An exact copy of the records is required, minus the pictures they hold.

** DATA TO USE **

---

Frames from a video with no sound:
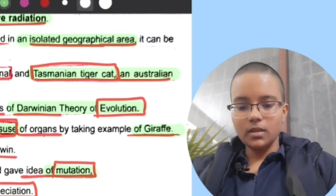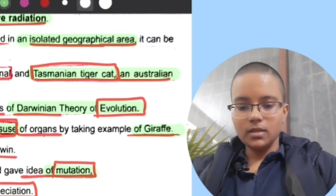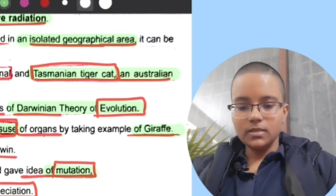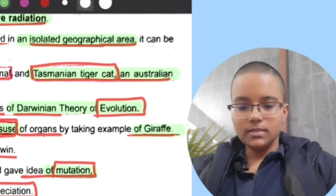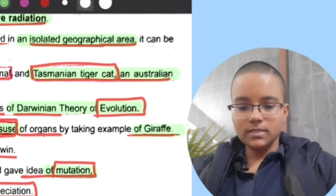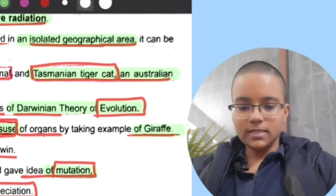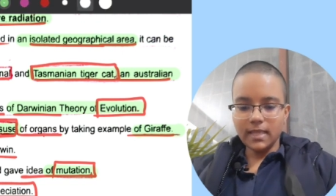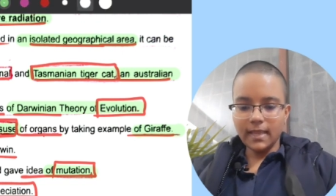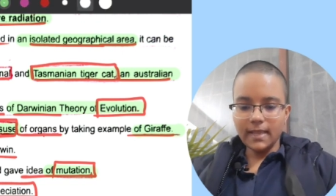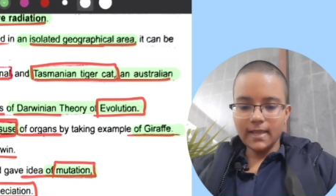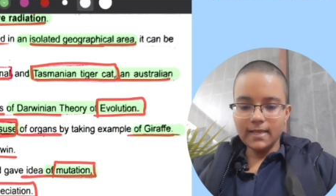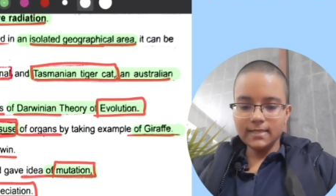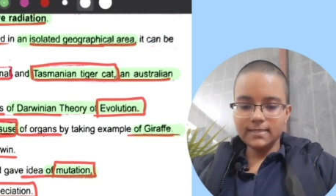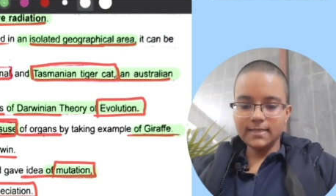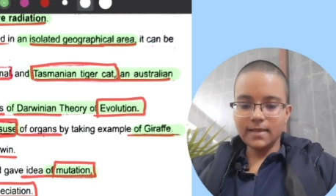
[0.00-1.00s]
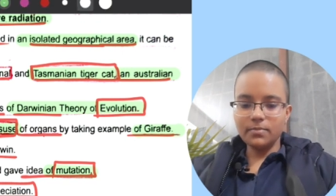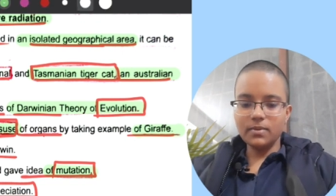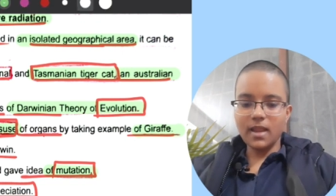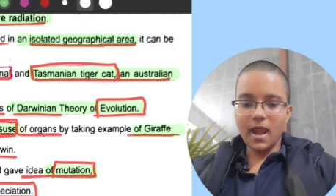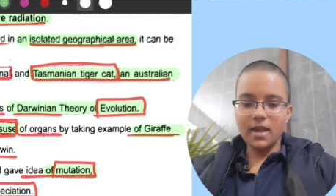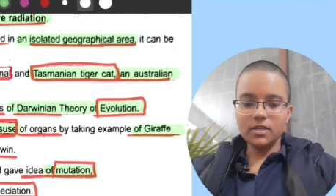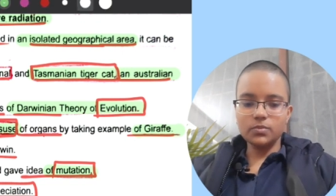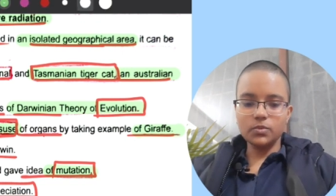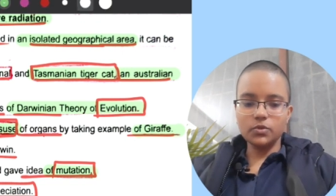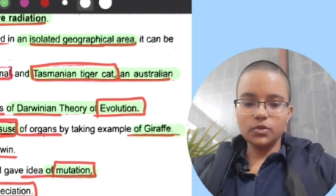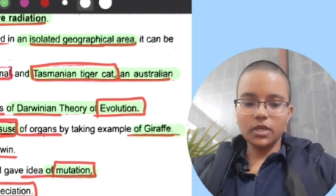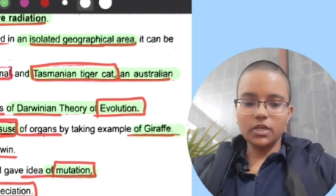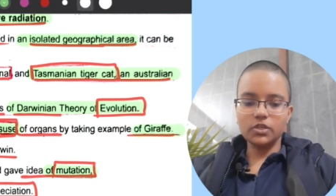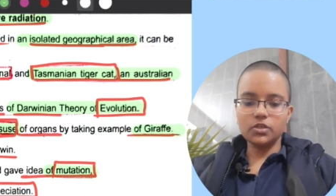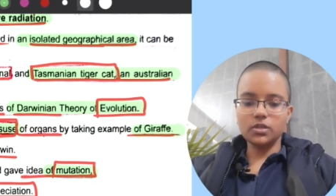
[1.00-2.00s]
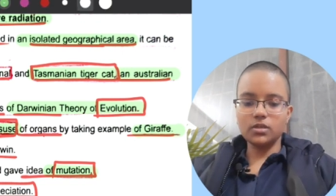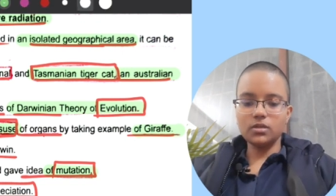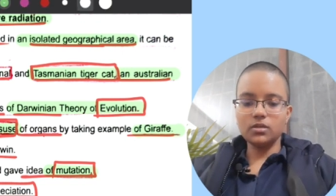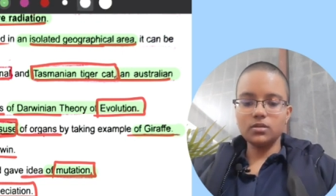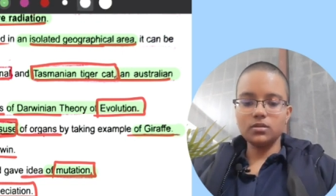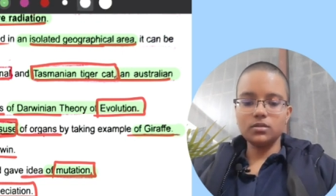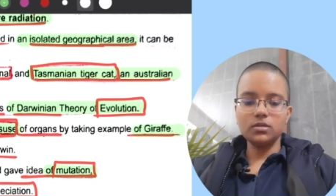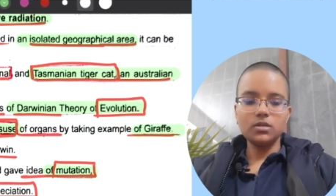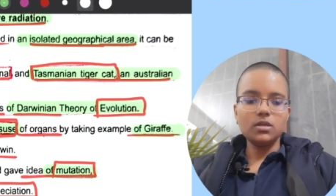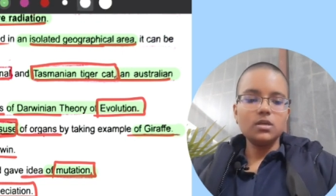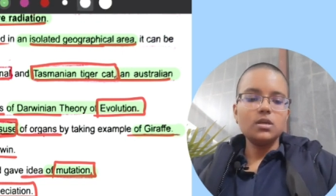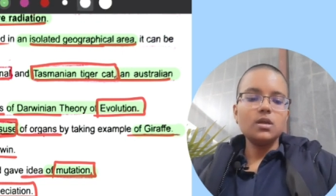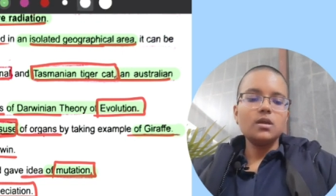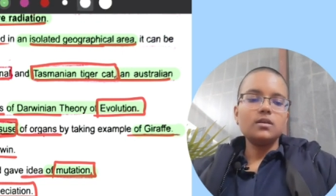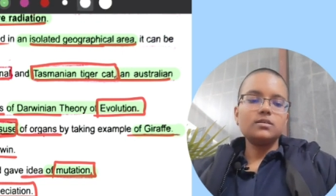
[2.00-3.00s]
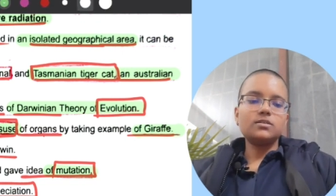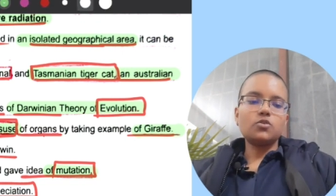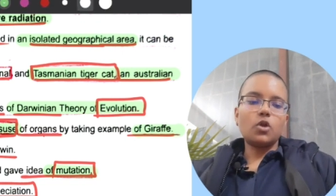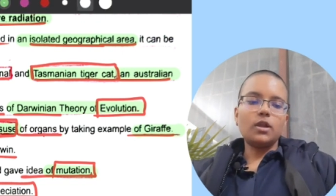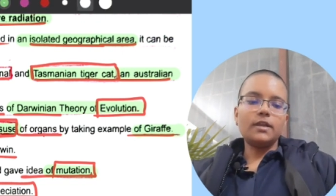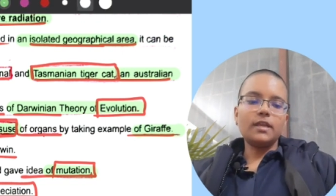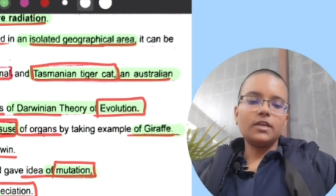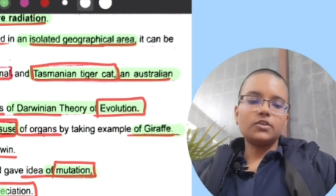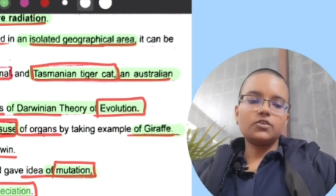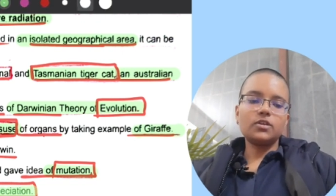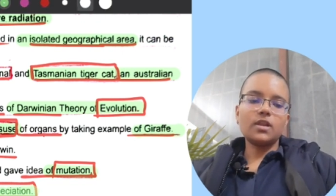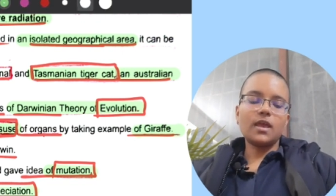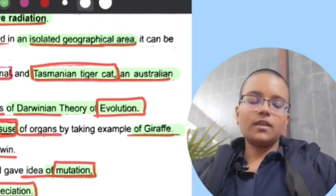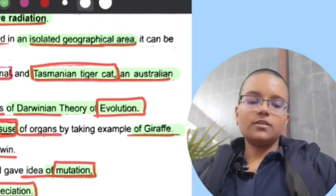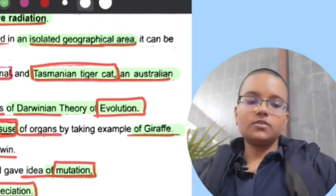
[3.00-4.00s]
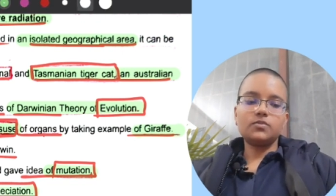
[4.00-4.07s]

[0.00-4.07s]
Single step large mutation, saltation and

---

** YOUR RESPONSE **
Frames from a video with no sound:
[0.00-1.00s]
[1.00-2.00s]
[2.00-3.00s]
[3.00-4.00s]
[4.00-4.07s]

[0.00-4.07s]
Single step large mutation, saltation and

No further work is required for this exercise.